The pandemic has given a sudden rise to the need of having a digital infrastructure and due to their low budgets, the unaided private schools claim that they are neither able to match up with elite schools nor with the state-run schools for which the content is aired through televisions, radio, and other government-run platforms.
“Lower-fee schools are struggling with digital transition due to challenges around household access to digital devices and internet access for teachers. The majority of parents of private school students have been unable to provide their children with study support during this period,” states the CSF the report.
While sophisticated modes like Google classrooms, etc are being used by elite schools, more than 66 per cent of the private schools have adopted WhatsApp as the mode for digital provision of teaching, according to the report.
This has led to many parents opting for government-run schools. Guru (name changed), a Punjab-based student, shifted from a CISCE-affiliated small-budget private school to a state government-run school during the pandemic. “The government-run school has turned out to be a blessing during the pandemic. We get regular classes on TV without going to school which was not possible at the other school. We are a lower-middle-class family and have been facing a financial crunch because of the pandemic. Having to pay lesser and getting a good quality of teaching is a fair deal. The government schools have more qualified and senior teachers than the private ones,” said Guru’s family.
Need for a neutral regulator
Rahul Ahluwalia, who heads public governance and private schools at the CSF and has worked closely with Niti Aayog earlier, said, “We really need an independent regulatory body. Government departments are the ones who manage their own schools as well as the private schools which are their competition. We need an independent regulatory to look after both government and private schools as well as increased accountability, and autonomy of private schools and not burden them under excessive regulations and restrains.” The recently released New Education Policy suggests having an autonomous body to regulate both private and government schools.
Why do shutdown of private schools matter?

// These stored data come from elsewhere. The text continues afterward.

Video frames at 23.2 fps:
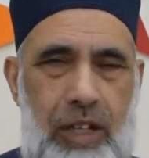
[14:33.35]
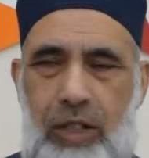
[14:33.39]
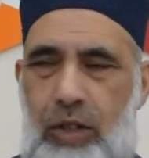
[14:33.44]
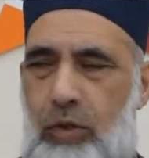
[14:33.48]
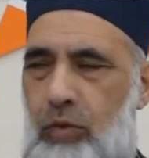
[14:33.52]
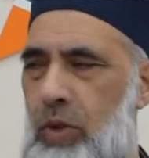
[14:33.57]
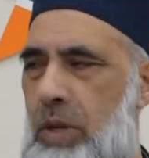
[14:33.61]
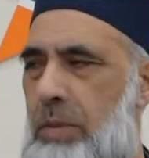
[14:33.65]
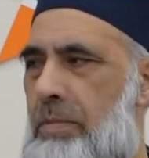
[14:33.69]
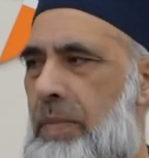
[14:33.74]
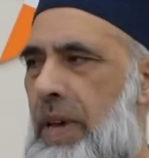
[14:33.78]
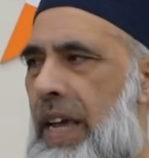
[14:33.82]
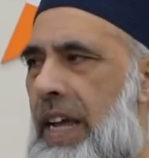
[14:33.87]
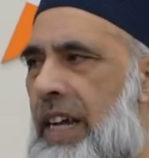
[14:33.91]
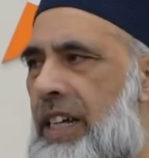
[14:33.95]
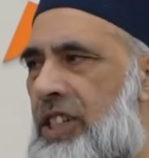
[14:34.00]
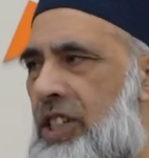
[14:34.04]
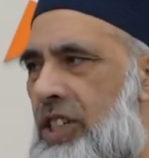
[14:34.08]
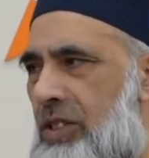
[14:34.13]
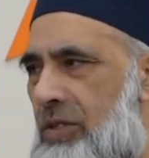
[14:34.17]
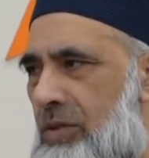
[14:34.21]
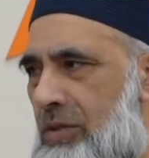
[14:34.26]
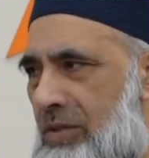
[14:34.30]
You know, we made
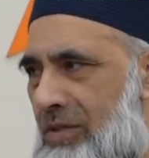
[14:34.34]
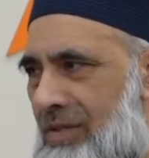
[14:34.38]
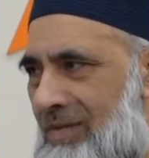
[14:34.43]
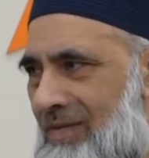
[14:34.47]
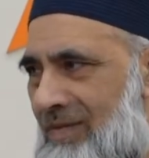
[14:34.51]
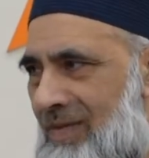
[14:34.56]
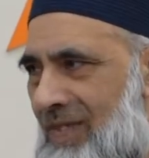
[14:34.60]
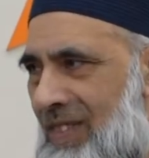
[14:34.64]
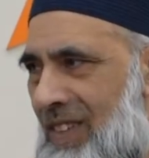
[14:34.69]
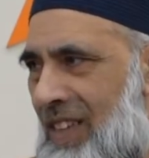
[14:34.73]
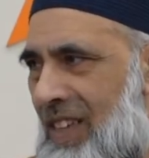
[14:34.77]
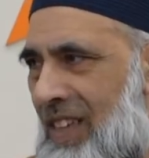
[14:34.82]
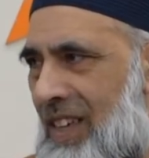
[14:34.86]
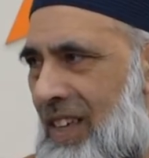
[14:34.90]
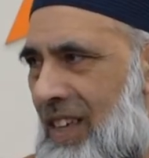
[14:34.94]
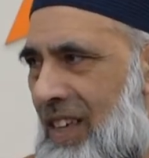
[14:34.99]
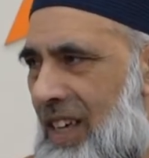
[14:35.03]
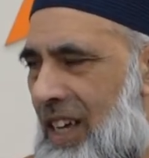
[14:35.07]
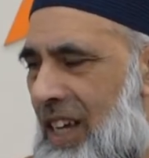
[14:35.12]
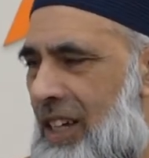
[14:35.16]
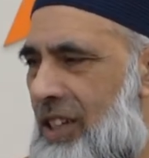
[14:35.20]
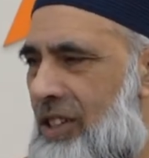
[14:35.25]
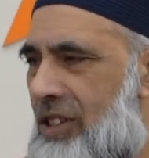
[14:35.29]
you
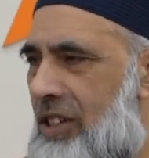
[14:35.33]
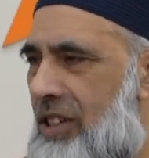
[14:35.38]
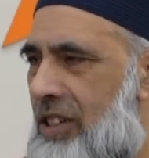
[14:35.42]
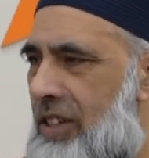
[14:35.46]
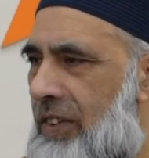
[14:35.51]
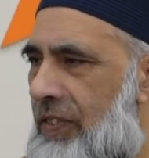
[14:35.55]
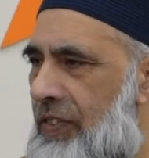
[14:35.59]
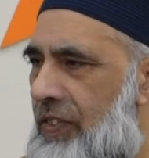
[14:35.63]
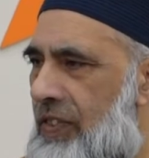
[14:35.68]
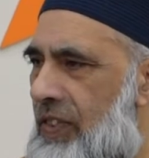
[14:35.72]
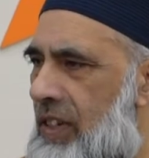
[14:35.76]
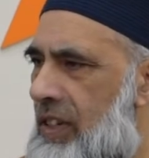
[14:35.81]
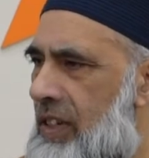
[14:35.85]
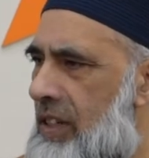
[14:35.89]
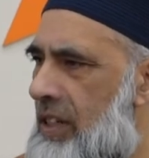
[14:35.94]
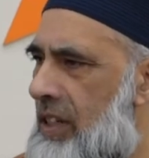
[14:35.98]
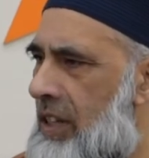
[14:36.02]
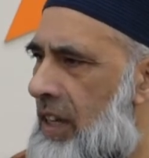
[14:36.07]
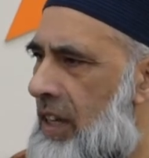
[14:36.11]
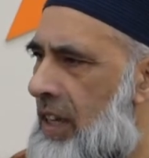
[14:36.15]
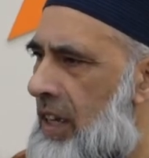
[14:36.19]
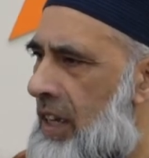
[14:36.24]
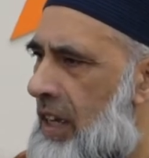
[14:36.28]
into different
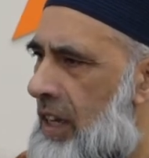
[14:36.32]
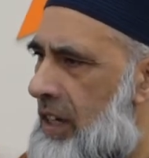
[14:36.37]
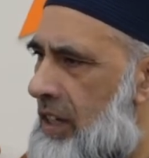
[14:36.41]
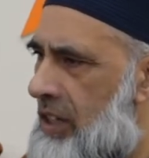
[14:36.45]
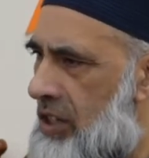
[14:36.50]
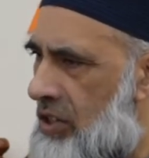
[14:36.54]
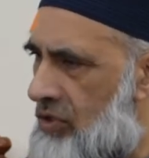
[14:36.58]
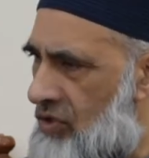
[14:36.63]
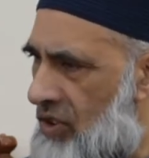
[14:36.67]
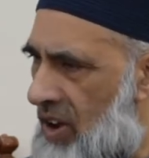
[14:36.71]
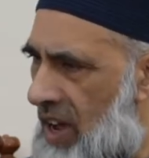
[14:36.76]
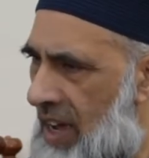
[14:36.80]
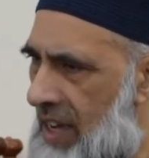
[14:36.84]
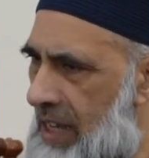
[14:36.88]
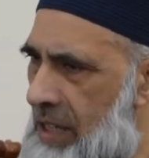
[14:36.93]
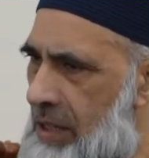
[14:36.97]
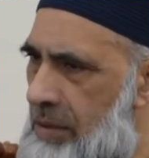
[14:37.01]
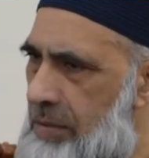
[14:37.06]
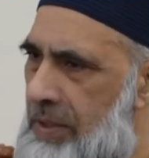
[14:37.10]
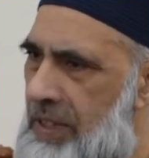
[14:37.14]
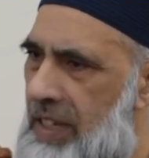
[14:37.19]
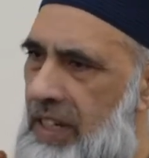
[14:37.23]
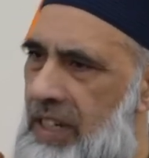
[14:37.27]

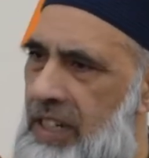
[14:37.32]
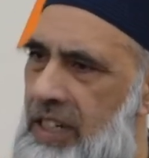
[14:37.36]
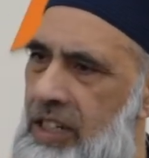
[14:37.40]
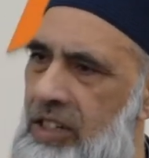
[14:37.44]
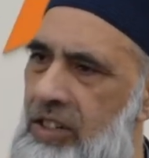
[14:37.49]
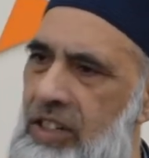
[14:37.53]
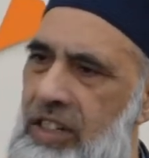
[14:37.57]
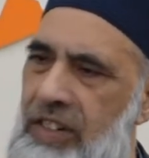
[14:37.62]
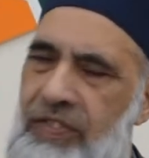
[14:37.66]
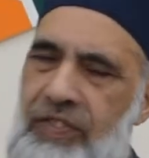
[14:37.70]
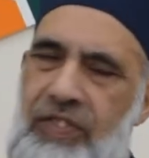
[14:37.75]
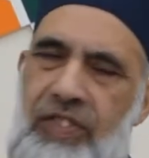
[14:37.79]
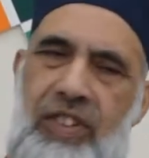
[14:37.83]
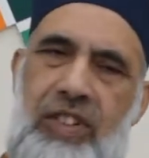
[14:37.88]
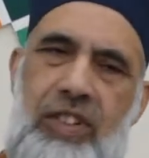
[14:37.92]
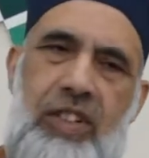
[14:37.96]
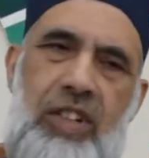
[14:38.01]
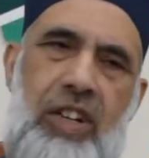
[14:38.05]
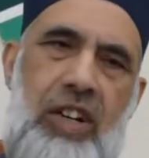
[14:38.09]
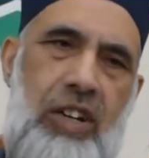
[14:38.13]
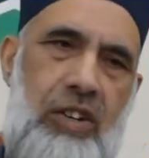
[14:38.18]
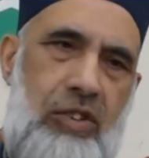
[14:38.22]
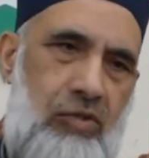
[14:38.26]
tribes and into
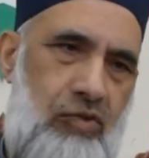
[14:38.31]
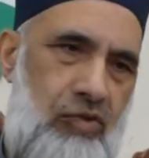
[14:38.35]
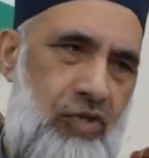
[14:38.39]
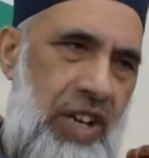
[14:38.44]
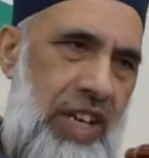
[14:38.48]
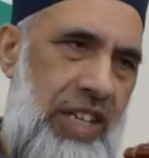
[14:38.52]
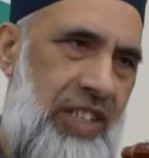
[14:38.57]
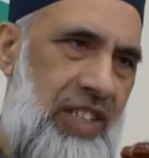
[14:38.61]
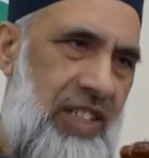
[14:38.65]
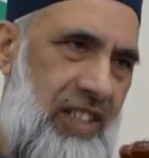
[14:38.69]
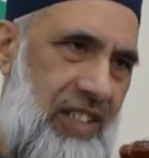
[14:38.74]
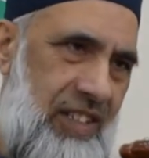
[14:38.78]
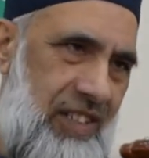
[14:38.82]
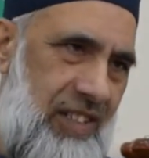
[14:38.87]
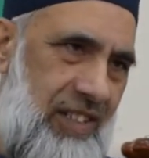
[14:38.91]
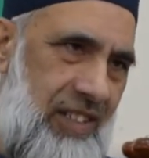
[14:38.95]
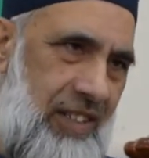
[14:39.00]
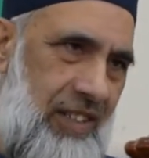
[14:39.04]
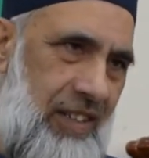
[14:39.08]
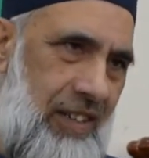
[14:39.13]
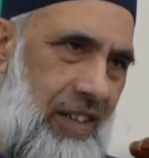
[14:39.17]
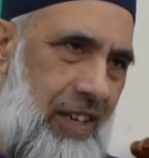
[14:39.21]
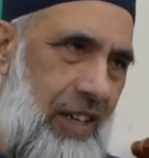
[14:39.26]
different
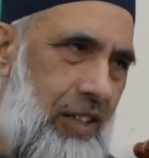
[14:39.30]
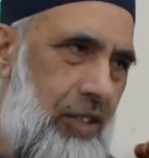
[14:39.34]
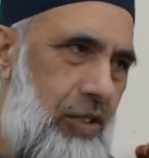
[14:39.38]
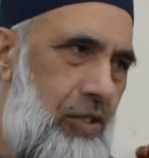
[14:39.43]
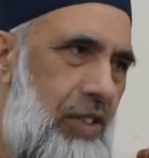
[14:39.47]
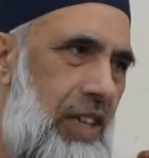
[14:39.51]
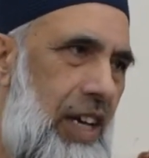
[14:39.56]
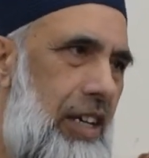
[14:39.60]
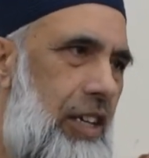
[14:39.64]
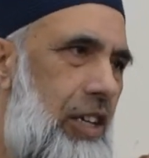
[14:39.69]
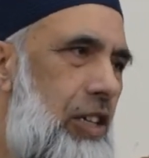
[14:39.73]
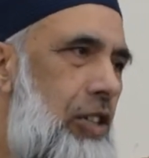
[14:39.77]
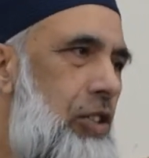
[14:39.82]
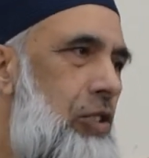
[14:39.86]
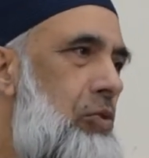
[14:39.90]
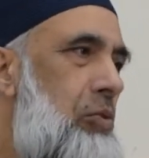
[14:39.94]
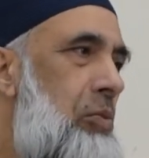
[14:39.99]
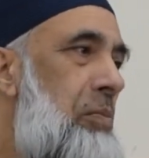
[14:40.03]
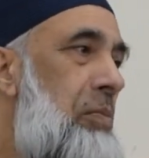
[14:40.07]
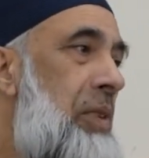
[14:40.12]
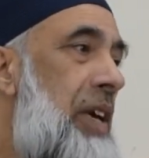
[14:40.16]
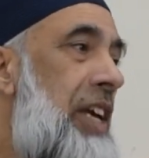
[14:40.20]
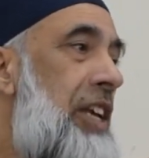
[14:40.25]
races so that you
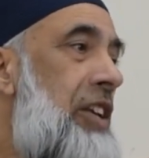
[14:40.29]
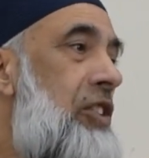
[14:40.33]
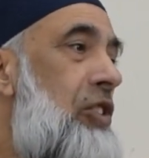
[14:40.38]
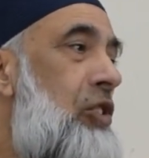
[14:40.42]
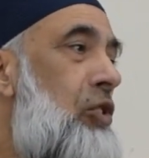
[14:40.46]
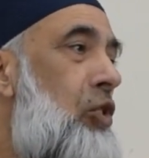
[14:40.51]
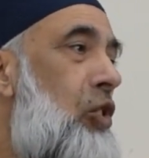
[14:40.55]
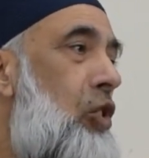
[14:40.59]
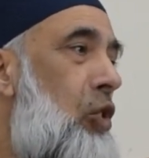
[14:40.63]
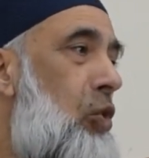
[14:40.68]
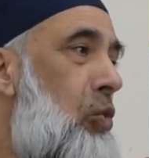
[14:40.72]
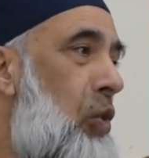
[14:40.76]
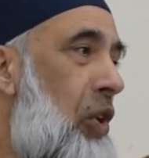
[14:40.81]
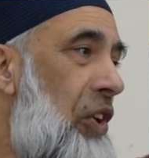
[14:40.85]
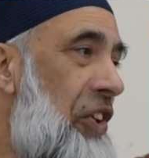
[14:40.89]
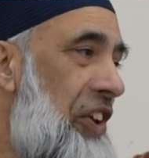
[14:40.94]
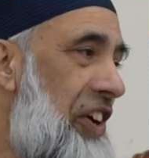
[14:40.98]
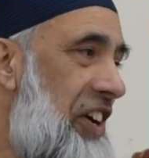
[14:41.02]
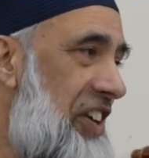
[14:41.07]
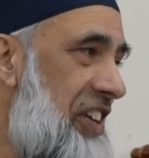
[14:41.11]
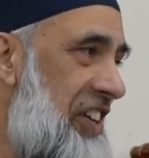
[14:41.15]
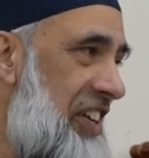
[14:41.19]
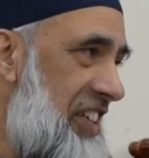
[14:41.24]
may know one
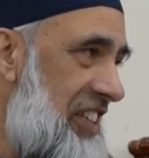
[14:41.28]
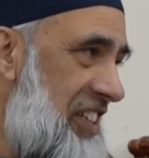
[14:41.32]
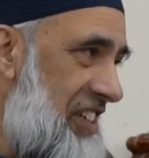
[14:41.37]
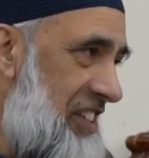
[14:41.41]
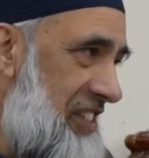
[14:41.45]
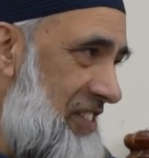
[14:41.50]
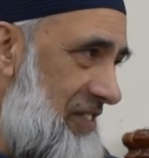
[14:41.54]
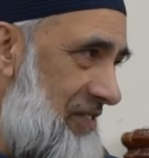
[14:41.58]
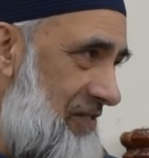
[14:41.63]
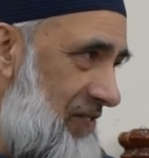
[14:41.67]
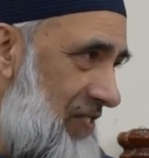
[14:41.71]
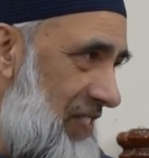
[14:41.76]
another.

Nearly half of India’s school-going population, as per the CSF report, is in private schools and if these schools shut down, it would not only be difficult to find schools for all the students but hundreds of teachers would also be unemployed. The school closure can adversely impact the learning of a student measured four years after the event, as per reports. About 12 crore Indian students attend private schools and the sector contributes about Rs 1.75 crore to the Indian economy, as per the Central Square Foundation report.